Nos últimos meses, surgiram evidências de que o esquadrão anti-infarto merece ser chamado para salvaguardar o corpo de quem tem diabete. Em outra enquete da U.S. News, experts em nutrição alçaram a Dash à condição de melhor cardápio para o controle do açúcar no sangue. “As principais recomendações para o diabético são fracionar a alimentação ao longo do dia e consumir fibras. Ambas são contempladas por esse programa”, avalia a nutricionista Camila Leonel de Abreu, da Universidade Federal de São Paulo. Como se sabe, as fibras encontradas nos vegetais reduzem a absorção de glicose no intestino e promovem saciedade — e tudo isso resulta em taxas de açúcar mais equilibradas.

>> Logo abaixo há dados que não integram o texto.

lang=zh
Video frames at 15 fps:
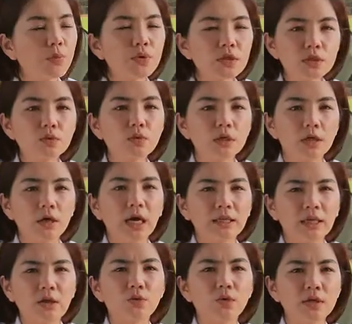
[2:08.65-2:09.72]
果不是过客啊，
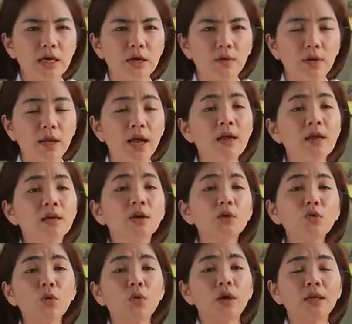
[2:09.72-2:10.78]
他就会再回来。可
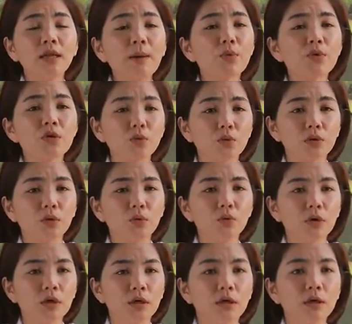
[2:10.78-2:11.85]
是对我而言，他不是我的
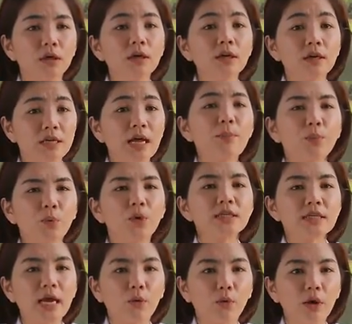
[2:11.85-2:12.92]
过客，可是他不会
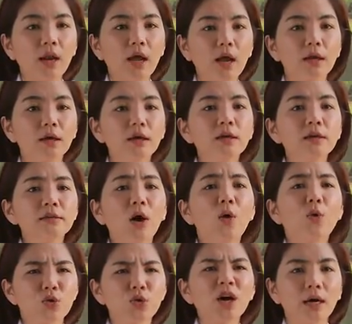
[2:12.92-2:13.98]
再回来了。然
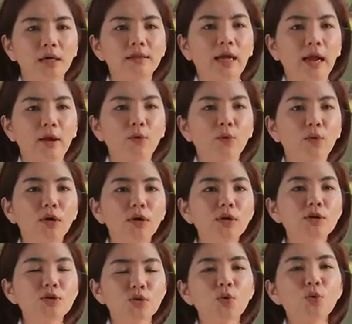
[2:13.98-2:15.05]
后我就很难过，
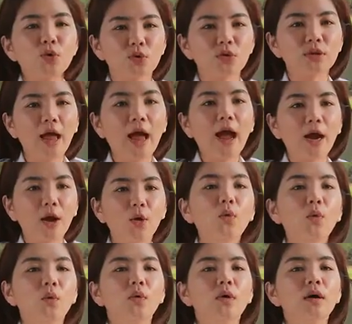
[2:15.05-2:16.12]
所以我就大
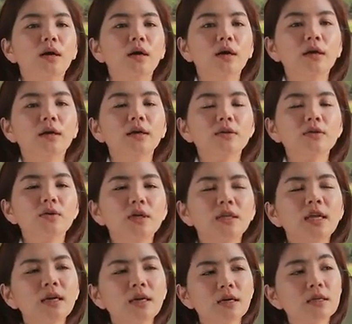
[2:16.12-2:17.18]
哭。所以
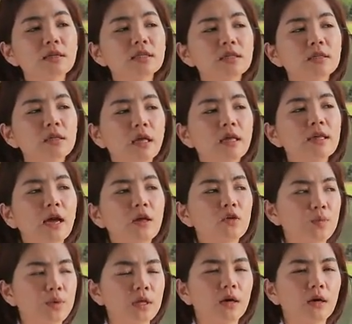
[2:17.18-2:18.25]
那个演起来
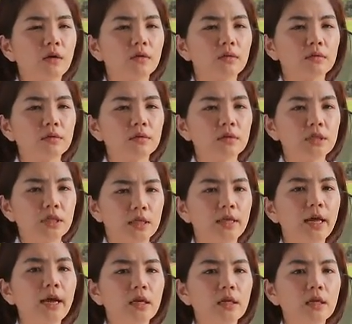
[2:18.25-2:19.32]
就比较简
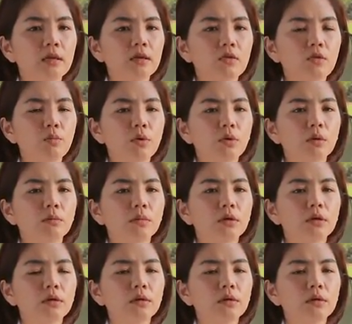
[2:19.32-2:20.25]
单一点，就没有那么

Se não bastasse quebrar o esquema de fatores de risco que culminam em ataques ao coração, ao cérebro e aos rins, a Dash ainda promete entrar na guerra contra o câncer. “Alguns trabalhos sugerem que essa dieta teria um papel na prevenção de tumores, especialmente o de intestino”, conta Heno Lopes. Mas ainda faltam estudos de longo prazo que legitimem esse potencial. O benefício, nesse caso, viria do conjunto de nutrientes já anunciados, sobretudo os antioxidantes, que servem de guarda-costas às células, evitando sua degradação — o primeiro passo para o surgimento de um tumor. Como você pode perceber, a Dash tem tudo para mostrar que missão dada é missão cumprida. E, enquanto ela aguarda novas condecorações, não seria nada mau convocá-la para a sua rotina.